About this task:
What you output must match the entries exactly, apart from the pictures, which are left out.

Source data:

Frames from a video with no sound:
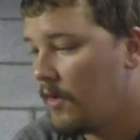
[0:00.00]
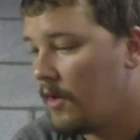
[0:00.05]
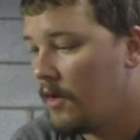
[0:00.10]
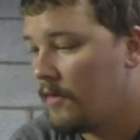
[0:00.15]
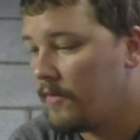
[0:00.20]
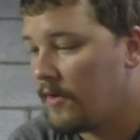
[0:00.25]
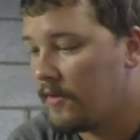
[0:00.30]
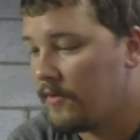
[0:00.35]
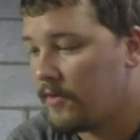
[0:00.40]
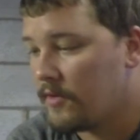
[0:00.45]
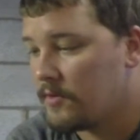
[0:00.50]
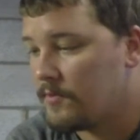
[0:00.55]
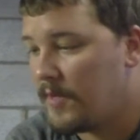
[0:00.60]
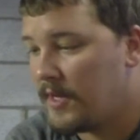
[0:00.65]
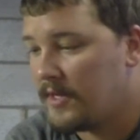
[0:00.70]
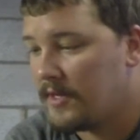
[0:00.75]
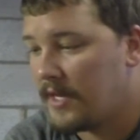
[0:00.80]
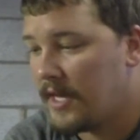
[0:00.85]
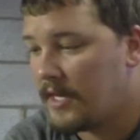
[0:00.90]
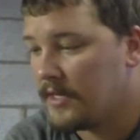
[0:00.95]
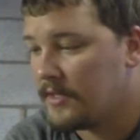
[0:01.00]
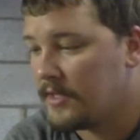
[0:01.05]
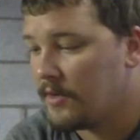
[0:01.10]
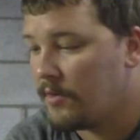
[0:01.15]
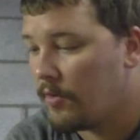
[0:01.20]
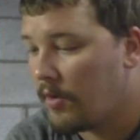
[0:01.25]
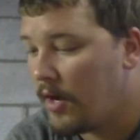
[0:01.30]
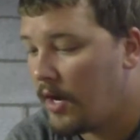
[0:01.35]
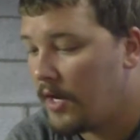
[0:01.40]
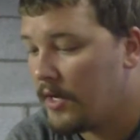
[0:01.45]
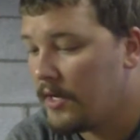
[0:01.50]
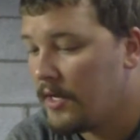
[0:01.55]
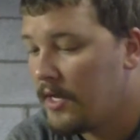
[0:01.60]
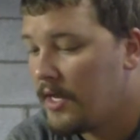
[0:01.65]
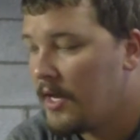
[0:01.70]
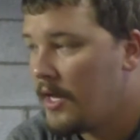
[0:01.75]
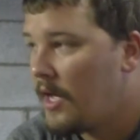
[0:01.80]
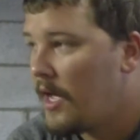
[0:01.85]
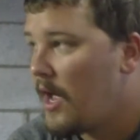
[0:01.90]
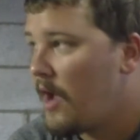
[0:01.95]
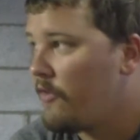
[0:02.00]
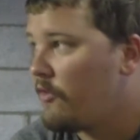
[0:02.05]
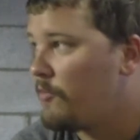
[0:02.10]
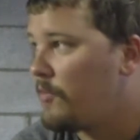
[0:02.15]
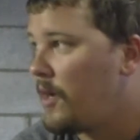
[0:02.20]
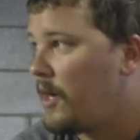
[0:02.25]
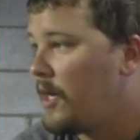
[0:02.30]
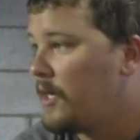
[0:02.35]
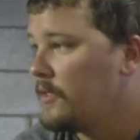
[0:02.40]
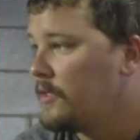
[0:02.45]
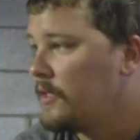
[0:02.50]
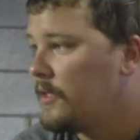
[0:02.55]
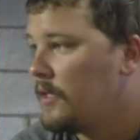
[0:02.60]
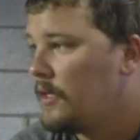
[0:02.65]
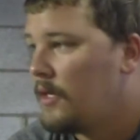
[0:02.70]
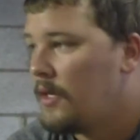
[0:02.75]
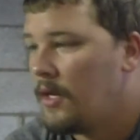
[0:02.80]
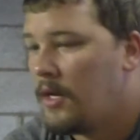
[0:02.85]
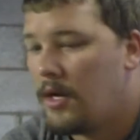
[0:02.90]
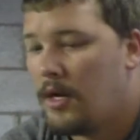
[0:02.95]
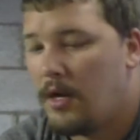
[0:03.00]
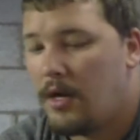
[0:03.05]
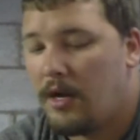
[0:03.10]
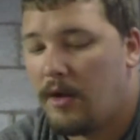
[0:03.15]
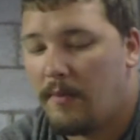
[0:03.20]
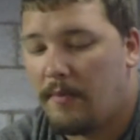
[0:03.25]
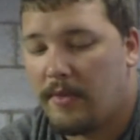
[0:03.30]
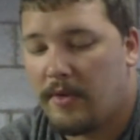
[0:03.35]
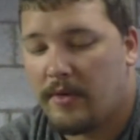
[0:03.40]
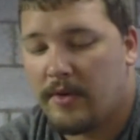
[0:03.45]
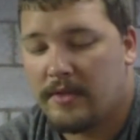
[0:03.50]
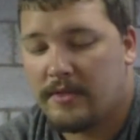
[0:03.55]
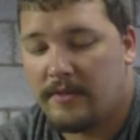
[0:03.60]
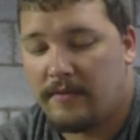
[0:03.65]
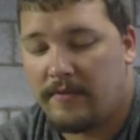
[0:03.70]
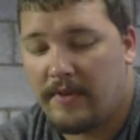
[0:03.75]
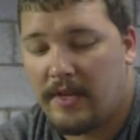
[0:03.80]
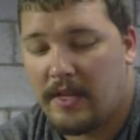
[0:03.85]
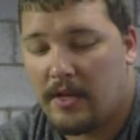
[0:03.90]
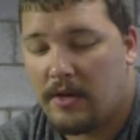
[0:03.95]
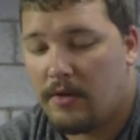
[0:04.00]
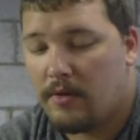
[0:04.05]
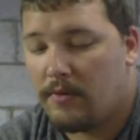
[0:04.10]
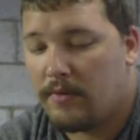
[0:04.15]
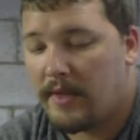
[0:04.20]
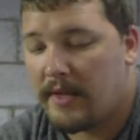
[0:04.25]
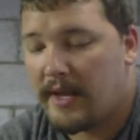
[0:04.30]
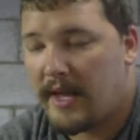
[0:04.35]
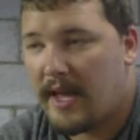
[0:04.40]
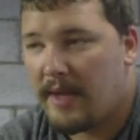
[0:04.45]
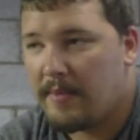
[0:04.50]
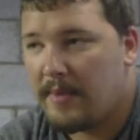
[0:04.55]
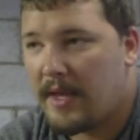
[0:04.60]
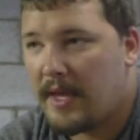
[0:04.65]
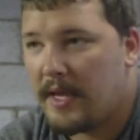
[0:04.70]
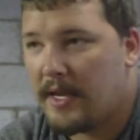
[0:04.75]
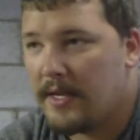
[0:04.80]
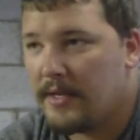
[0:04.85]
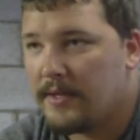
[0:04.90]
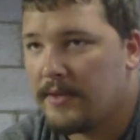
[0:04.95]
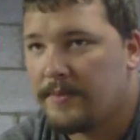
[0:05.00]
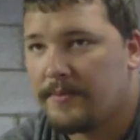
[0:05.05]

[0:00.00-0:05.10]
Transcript: Very first bait casting rod I ever bought. There is a video that I made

Task result:
Frames from a video with no sound:
[0:00.00]
[0:00.05]
[0:00.10]
[0:00.15]
[0:00.20]
[0:00.25]
[0:00.30]
[0:00.35]
[0:00.40]
[0:00.45]
[0:00.50]
[0:00.55]
[0:00.60]
[0:00.65]
[0:00.70]
[0:00.75]
[0:00.80]
[0:00.85]
[0:00.90]
[0:00.95]
[0:01.00]
[0:01.05]
[0:01.10]
[0:01.15]
[0:01.20]
[0:01.25]
[0:01.30]
[0:01.35]
[0:01.40]
[0:01.45]
[0:01.50]
[0:01.55]
[0:01.60]
[0:01.65]
[0:01.70]
[0:01.75]
[0:01.80]
[0:01.85]
[0:01.90]
[0:01.95]
[0:02.00]
[0:02.05]
[0:02.10]
[0:02.15]
[0:02.20]
[0:02.25]
[0:02.30]
[0:02.35]
[0:02.40]
[0:02.45]
[0:02.50]
[0:02.55]
[0:02.60]
[0:02.65]
[0:02.70]
[0:02.75]
[0:02.80]
[0:02.85]
[0:02.90]
[0:02.95]
[0:03.00]
[0:03.05]
[0:03.10]
[0:03.15]
[0:03.20]
[0:03.25]
[0:03.30]
[0:03.35]
[0:03.40]
[0:03.45]
[0:03.50]
[0:03.55]
[0:03.60]
[0:03.65]
[0:03.70]
[0:03.75]
[0:03.80]
[0:03.85]
[0:03.90]
[0:03.95]
[0:04.00]
[0:04.05]
[0:04.10]
[0:04.15]
[0:04.20]
[0:04.25]
[0:04.30]
[0:04.35]
[0:04.40]
[0:04.45]
[0:04.50]
[0:04.55]
[0:04.60]
[0:04.65]
[0:04.70]
[0:04.75]
[0:04.80]
[0:04.85]
[0:04.90]
[0:04.95]
[0:05.00]
[0:05.05]

[0:00.00-0:05.10]
Transcript: Very first bait casting rod I ever bought. There is a video that I made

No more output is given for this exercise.